URL Management

How Picture Optimizer keeps all image URLs consistent after filename changes.

The Problem

When Picture Optimizer replaces an image with a processed version, the filename and/or extension may change:

  • AI-generated filename: IMG_4521.jpgsunset-california-beach-landscape.webp
  • Format conversion only: photo.jpgphoto.webp

These changes break any existing references to the old URL — in post content, page builders, widgets, theme settings, and external links.

The Solution

Picture Optimizer implements a four-layer approach to ensure all references stay working:

Layer 1: Database Search & Replace

The plugin searches and replaces old URLs with new URLs across three database tables:

TableColumnWhat It Catches
wp_postspost_contentGutenberg blocks, classic editor HTML, image tags
wp_postmetameta_valuePage builder data (Elementor, WPBakery, Beaver Builder, Divi, etc.)
wp_optionsoption_valueWidget settings, theme mods, Customizer data, site options

The replacement covers:

  • The full-size image URL (e.g., image.jpgimage.webp)
  • All thumbnail URLs (e.g., image-300x200.jpgimage-300x200.webp)

A mapping of old → new filenames is built by correlating old WordPress thumbnail metadata with newly regenerated thumbnail metadata.

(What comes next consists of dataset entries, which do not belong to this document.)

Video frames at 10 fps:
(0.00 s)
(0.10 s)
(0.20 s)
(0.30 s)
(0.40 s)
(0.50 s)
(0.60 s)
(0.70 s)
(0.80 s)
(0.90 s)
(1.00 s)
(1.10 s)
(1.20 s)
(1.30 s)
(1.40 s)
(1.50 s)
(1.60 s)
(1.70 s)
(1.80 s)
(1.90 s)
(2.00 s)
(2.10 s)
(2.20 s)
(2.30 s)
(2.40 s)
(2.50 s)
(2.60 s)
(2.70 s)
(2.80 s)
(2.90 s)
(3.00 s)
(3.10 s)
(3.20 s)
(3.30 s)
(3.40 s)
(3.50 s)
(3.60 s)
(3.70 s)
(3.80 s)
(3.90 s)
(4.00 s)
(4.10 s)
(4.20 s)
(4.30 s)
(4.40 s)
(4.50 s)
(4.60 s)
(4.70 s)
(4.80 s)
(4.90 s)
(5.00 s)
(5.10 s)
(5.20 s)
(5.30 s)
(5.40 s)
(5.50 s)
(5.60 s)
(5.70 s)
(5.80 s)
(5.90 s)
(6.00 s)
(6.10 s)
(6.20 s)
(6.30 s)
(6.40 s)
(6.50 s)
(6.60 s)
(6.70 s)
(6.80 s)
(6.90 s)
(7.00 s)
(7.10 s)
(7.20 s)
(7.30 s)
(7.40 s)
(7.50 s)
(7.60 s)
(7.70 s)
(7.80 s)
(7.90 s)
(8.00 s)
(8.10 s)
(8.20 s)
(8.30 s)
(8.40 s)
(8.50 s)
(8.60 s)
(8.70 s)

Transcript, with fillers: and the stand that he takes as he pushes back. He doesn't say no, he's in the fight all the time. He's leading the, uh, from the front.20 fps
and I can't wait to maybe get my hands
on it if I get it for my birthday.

Layer 2: .htaccess Redirects

A RedirectMatch 301 rule is added to .htaccess as a safety net:

# BEGIN Picture Optimizer Redirects
RedirectMatch 301 ^/wp-content/uploads/2024/03/IMG_4521\.jpg$ /wp-content/uploads/2024/03/sunset-california-beach-landscape.webp
# END Picture Optimizer Redirects

This catches references that the database search missed:

  • External websites linking to your images
  • Cached pages served by CDN or browser cache
  • RSS feed readers that cached the old URL
  • Social media embeds with the old URL

Layer 3: GUID Column Update

The WordPress guid column on the attachment post is updated to the new URL. While WordPress core doesn't use guid for front-end display, some plugins and RSS feeds read it directly.

Layer 4: Action Hook

A custom action hook fires after every replacement:

do_action( 'image_forge_after_replace', $attachment_id, $old_url, $new_url, $backup_path );

This allows third-party integrations to handle additional URL updates, such as:

  • Purging CDN caches
  • Updating custom database tables
  • Notifying external services

Revert Reversal

When an image is reverted, all URL management is undone:

  • Database replacements are reversed (new → old URLs)
  • .htaccess redirect rules are removed
  • GUID is restored to the original URL
  • A revert action hook fires for CDN purge

The replacement map is stored in _image_forge_url_replacements post meta, making the reversal exact and complete.

When URLs Don't Change

If the filename and extension remain the same after processing (e.g., compressing a JPEG to a smaller JPEG with the same name), no URL management is needed. The plugin detects $old_url === $new_url and skips all four layers.